While this enlightened environment didn’t produce an entire generation of perverts, nymphomaniacs, sybarites, and full-time hedonists, it did empower and unleash a new breed of sexual swashbucklers who are not about to relinquish the role of prurient pioneers and voluptuary trailblazers just because their knees are creaking. “There is always something to learn about oneself through sex,” says Hartley. “By making conscious sexuality my mantra, I always get the most out of every sexual experience, whether giving a friendly hand job in Helsinki or getting it up the butt from (her husband) Ernest.” You go, girl!

  Boomer Sex in the Spotlight

Sure it’s one thing for Nina Hartley to bare all. That’s what porn divas do. But celebrating midlife sexual ferocity isn’t just for the X-rated set anymore.

For her 50th birthday, actress/author Jamie Lee Curtis appeared bare-breasted on the cover of AARP Magazine. And Madonna? Please! Madge has re-invented her sexual persona so often, you need a scorecard to keep up with the players. (Methinks she may be angling for the “Mae West Lifetime Sex Symbol Achievement Award,” but I digress.)

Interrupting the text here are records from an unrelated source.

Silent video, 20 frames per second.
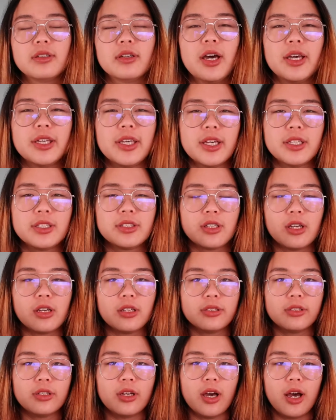I guess,
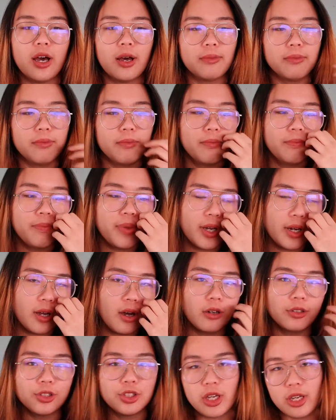better
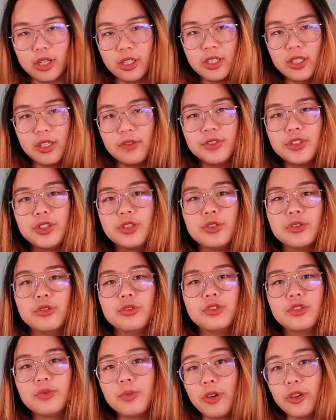alternatives
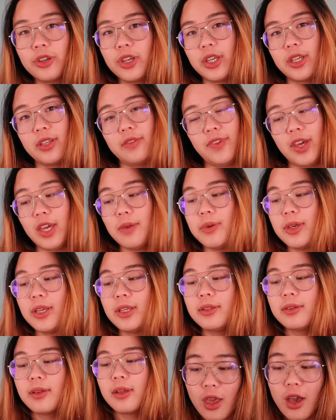to smoking and
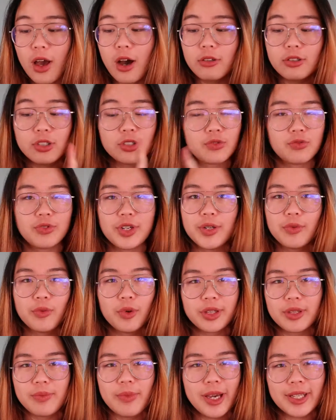vaping. I'll just read
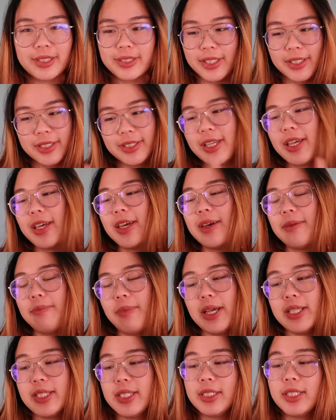what the back says.
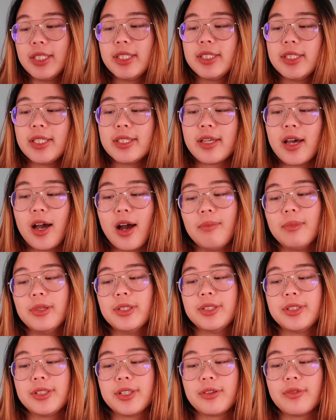Basically, it says
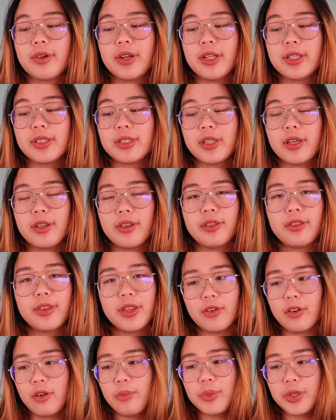Harmless cigarette is a
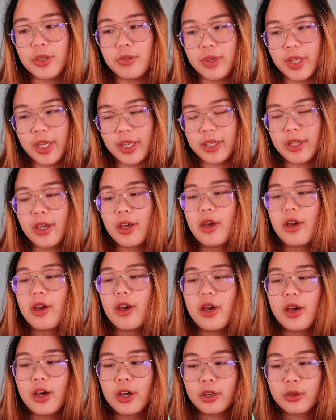therapeutic
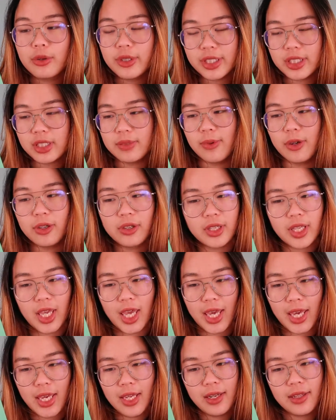quit smoking
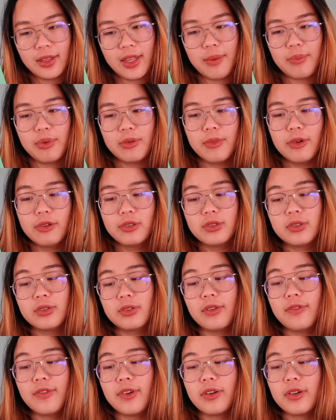aid that promotes
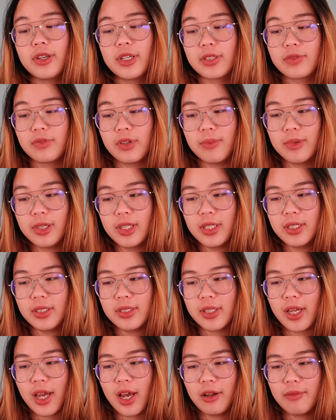various remedies
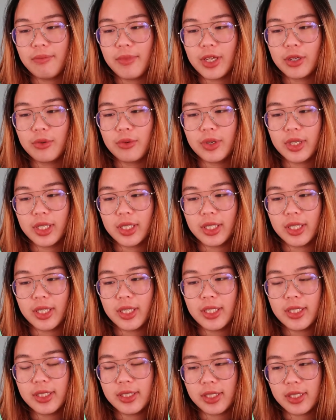to help make quitting
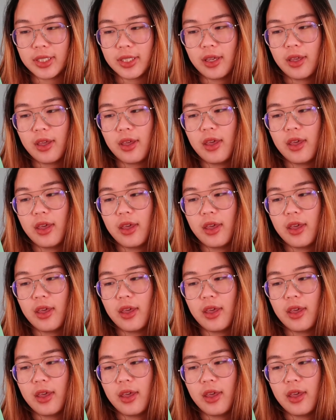easy.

Sex toys, once “Mommy’s dirty little secret,” have become a multi-billion-dollar industry, and, not surprisingly, one of the industry’s most booming market segments is the “if it feels good, do it” Boomers. Thanks to the laws of supply and demand, the formerly illicit back-alley biz has evolved into a high-class, high-tech, socially-forward landscape distinguished by posh shops, cutting-edge Web sites, and private parties in which once-conservative, middle-aged Southern and Midwestern housewives are buying, selling and demonstrating not how to make a better bundt cake, but what dildo best teases that elusive pleasure spot in a husband’s bunghole. (This one gets my vote.)

“Do not go gentle into that good night,” counseled poet Dylan Thomas. Lovers in their 50s have taken that advice to not only to heart, but to bed and to the bank. This generation, perhaps like no other, has learned to “rage against the dying of the light” by rekindling the fires of lust and redefining the boundaries of passion—again and again…and again.